*TASK STATEMENT*. Retype exactly every line from the one that includes "[0.00-1.00s]" through the final line of the listing, both ends kept, and omit the pictures.

=-=-=-=-=

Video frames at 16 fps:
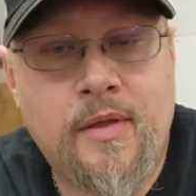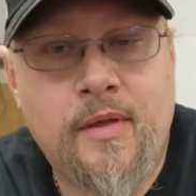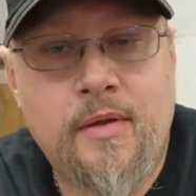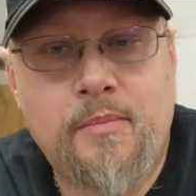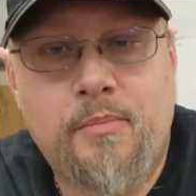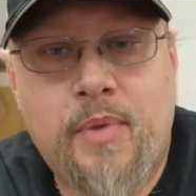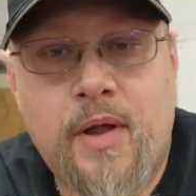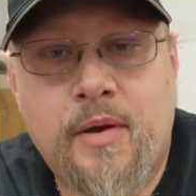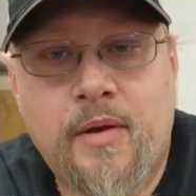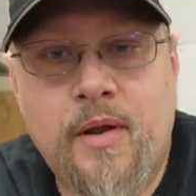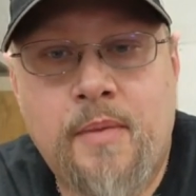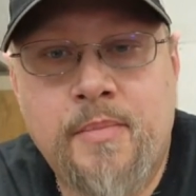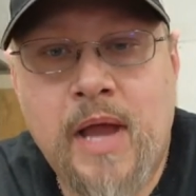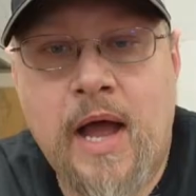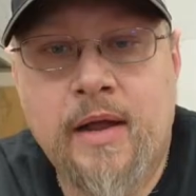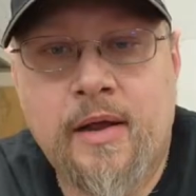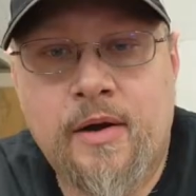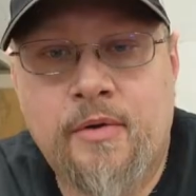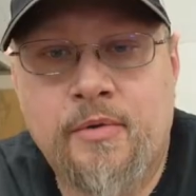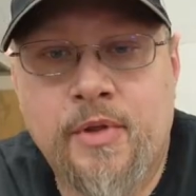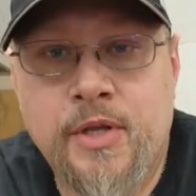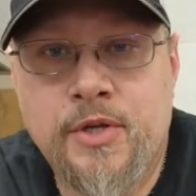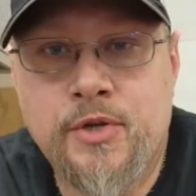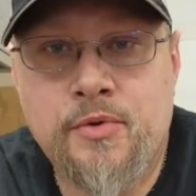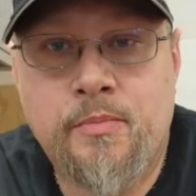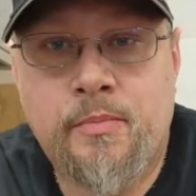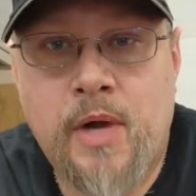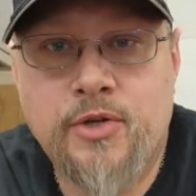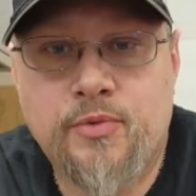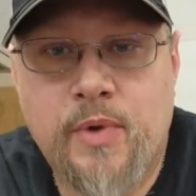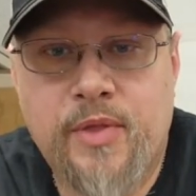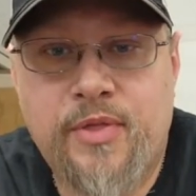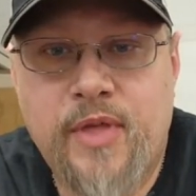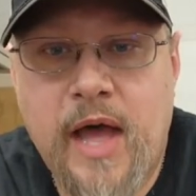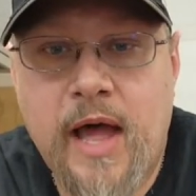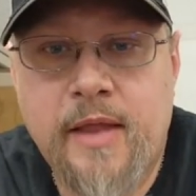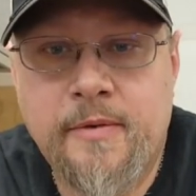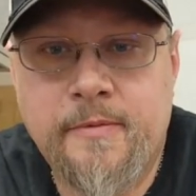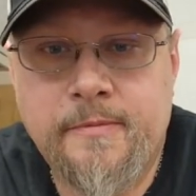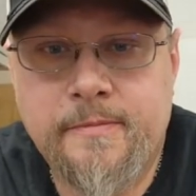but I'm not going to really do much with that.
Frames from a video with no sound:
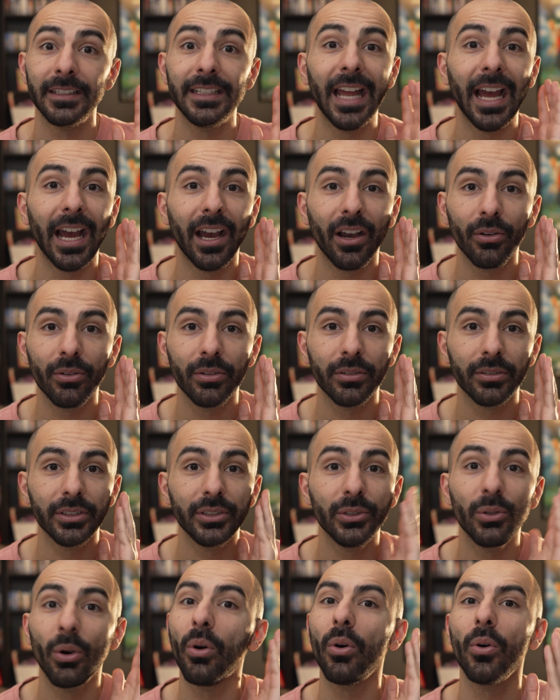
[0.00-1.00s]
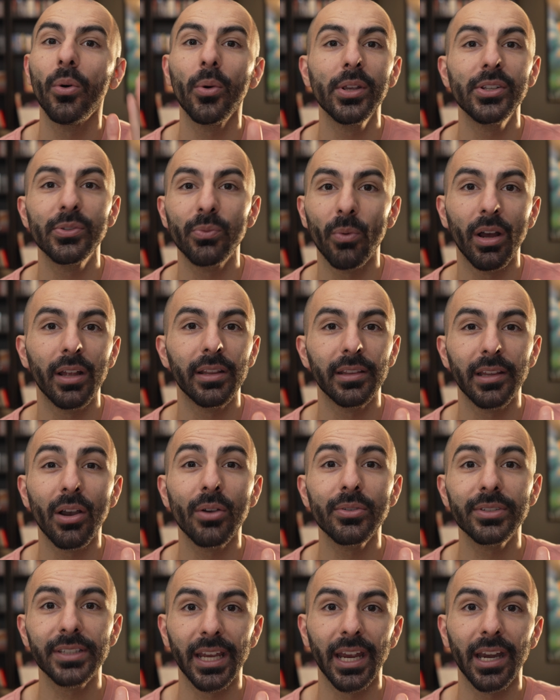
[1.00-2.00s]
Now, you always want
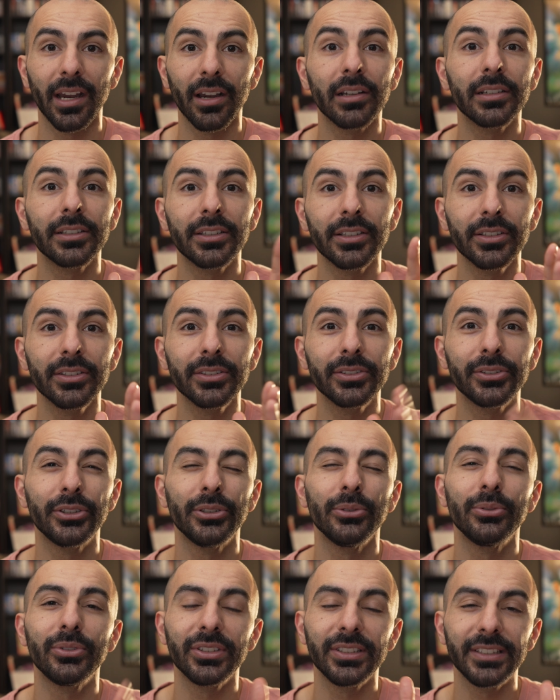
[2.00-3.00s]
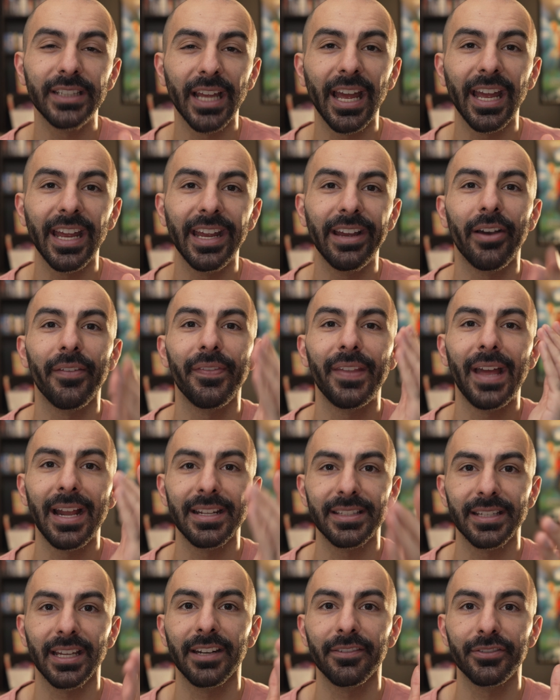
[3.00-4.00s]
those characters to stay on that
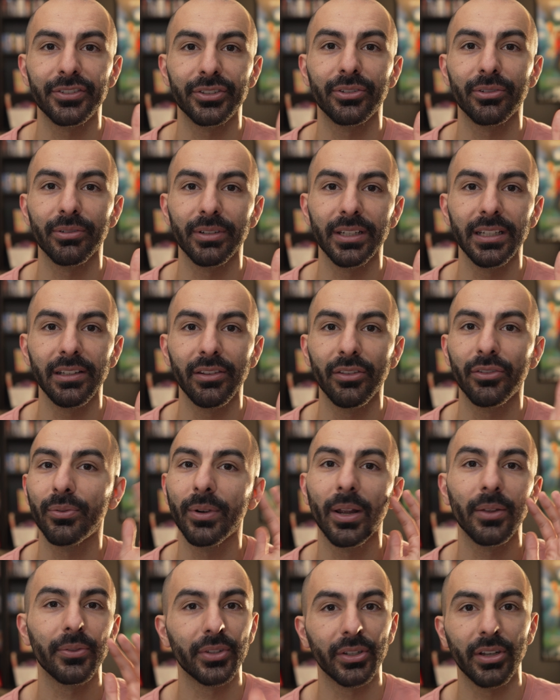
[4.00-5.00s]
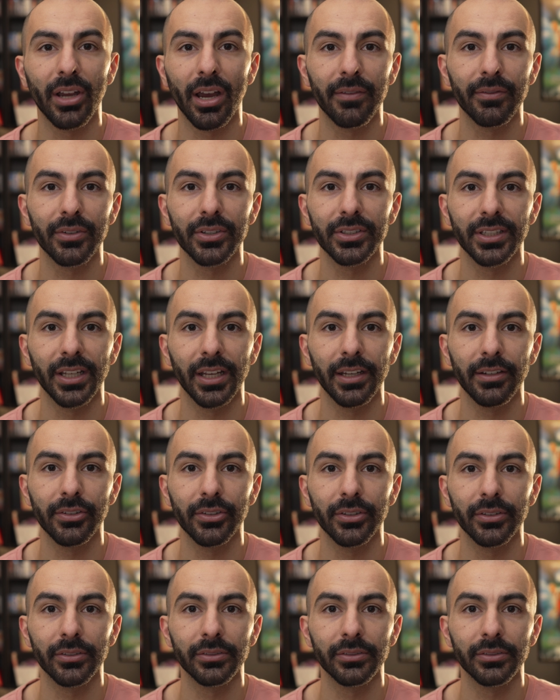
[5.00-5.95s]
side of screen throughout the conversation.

=-=-=-=-=

*RESPONSE*.
[0.00-1.00s]
[1.00-2.00s]
Now, you always want
[2.00-3.00s]
[3.00-4.00s]
those characters to stay on that
[4.00-5.00s]
[5.00-5.95s]
side of screen throughout the conversation.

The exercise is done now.